== Activity ==
Reproduce word for word every line from the one containing "[00:00:17.70]" through the end of the listing below; omit the pictures.

== Records shown ==
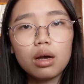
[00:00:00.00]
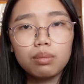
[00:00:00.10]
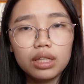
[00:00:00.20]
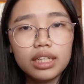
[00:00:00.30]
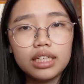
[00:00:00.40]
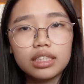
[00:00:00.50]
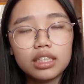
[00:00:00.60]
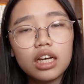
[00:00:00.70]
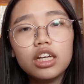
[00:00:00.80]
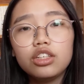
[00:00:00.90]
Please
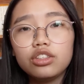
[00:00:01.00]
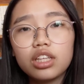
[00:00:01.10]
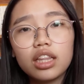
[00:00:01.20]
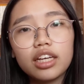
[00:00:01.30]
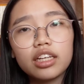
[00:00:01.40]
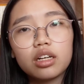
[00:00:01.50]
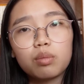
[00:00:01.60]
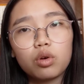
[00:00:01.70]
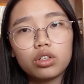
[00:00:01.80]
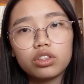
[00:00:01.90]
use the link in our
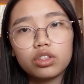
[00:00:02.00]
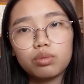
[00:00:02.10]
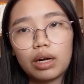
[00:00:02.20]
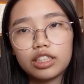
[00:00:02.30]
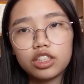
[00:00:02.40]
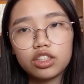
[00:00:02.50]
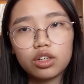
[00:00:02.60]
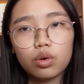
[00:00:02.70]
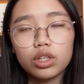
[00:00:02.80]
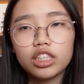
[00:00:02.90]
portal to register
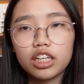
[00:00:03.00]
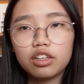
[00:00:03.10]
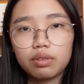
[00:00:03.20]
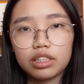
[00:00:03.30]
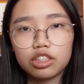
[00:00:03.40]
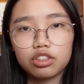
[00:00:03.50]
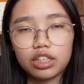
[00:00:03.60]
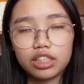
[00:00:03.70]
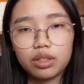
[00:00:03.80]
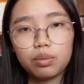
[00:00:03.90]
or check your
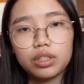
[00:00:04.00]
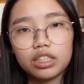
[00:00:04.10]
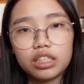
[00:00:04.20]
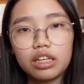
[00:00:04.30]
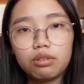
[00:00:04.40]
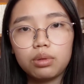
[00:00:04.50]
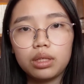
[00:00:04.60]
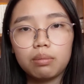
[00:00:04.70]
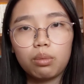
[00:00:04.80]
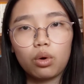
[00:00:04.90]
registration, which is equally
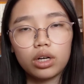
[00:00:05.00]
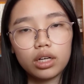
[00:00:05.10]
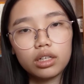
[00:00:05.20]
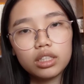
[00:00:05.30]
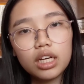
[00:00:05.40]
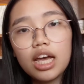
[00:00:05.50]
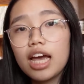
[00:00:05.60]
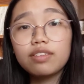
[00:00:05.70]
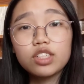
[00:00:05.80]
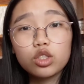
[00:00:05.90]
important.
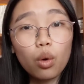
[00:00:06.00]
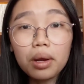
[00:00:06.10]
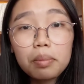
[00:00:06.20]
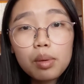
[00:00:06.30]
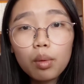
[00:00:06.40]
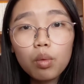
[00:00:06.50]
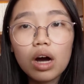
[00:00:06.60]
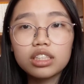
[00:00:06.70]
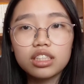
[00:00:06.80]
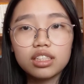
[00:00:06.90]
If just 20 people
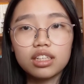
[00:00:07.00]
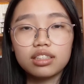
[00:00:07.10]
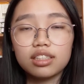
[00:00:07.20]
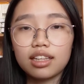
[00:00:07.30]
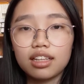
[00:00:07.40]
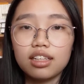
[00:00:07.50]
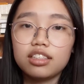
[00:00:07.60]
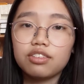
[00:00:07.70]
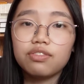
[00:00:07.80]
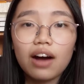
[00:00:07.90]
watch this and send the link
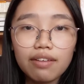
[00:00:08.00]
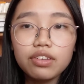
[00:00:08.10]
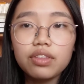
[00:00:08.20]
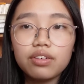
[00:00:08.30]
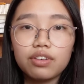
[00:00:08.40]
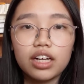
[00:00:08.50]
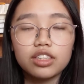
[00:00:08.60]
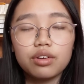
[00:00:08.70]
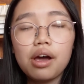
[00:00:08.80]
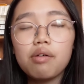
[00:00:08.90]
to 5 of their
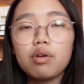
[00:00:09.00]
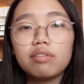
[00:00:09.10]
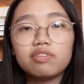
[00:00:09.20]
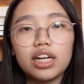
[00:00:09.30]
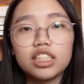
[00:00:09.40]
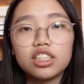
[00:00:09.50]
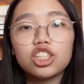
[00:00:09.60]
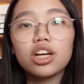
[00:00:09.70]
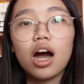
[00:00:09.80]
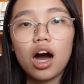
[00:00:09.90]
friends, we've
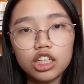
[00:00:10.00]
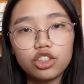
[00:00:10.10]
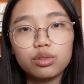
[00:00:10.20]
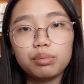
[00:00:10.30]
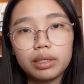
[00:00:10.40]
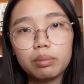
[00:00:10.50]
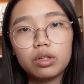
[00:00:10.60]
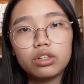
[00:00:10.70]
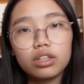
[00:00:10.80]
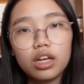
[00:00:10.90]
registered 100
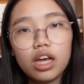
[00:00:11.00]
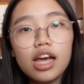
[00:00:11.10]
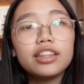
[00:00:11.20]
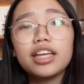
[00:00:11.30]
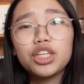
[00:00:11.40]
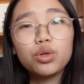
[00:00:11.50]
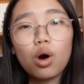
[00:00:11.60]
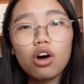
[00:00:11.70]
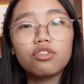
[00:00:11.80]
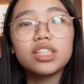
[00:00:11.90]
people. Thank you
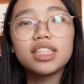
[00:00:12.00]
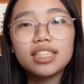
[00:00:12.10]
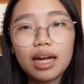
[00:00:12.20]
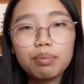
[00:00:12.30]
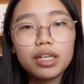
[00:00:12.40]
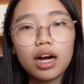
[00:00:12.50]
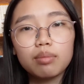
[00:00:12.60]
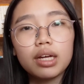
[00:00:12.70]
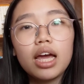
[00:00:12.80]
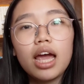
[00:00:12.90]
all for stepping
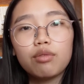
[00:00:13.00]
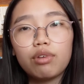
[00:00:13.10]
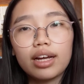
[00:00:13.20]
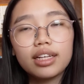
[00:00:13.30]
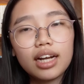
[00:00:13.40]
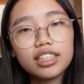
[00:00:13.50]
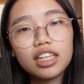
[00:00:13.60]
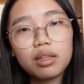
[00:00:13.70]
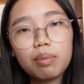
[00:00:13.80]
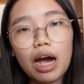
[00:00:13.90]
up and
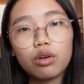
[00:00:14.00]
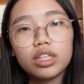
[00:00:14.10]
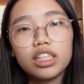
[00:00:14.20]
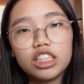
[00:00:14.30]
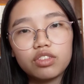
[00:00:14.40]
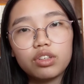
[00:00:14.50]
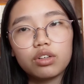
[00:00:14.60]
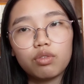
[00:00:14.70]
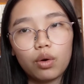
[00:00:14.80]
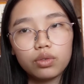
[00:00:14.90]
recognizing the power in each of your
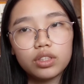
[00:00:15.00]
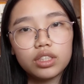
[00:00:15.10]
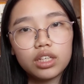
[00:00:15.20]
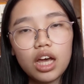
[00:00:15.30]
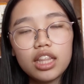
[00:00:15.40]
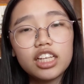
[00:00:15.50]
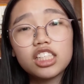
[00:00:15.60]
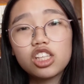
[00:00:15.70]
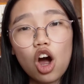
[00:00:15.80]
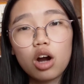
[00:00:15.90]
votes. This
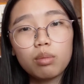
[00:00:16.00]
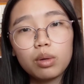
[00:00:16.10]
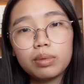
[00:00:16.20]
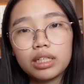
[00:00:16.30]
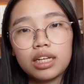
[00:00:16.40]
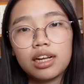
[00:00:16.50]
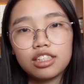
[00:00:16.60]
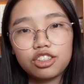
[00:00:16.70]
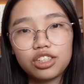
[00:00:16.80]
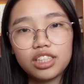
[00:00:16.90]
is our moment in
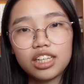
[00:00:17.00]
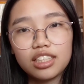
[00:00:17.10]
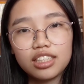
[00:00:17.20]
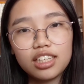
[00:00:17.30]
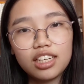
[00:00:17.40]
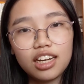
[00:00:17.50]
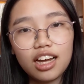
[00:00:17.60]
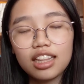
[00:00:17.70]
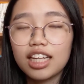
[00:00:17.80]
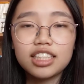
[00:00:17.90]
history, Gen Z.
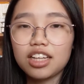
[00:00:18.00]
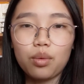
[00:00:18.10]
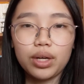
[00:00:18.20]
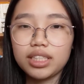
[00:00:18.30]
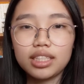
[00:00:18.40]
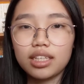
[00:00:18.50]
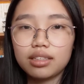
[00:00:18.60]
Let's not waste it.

== Answer to the problem ==
[00:00:17.70]
[00:00:17.80]
[00:00:17.90]
history, Gen Z.
[00:00:18.00]
[00:00:18.10]
[00:00:18.20]
[00:00:18.30]
[00:00:18.40]
[00:00:18.50]
[00:00:18.60]
Let's not waste it.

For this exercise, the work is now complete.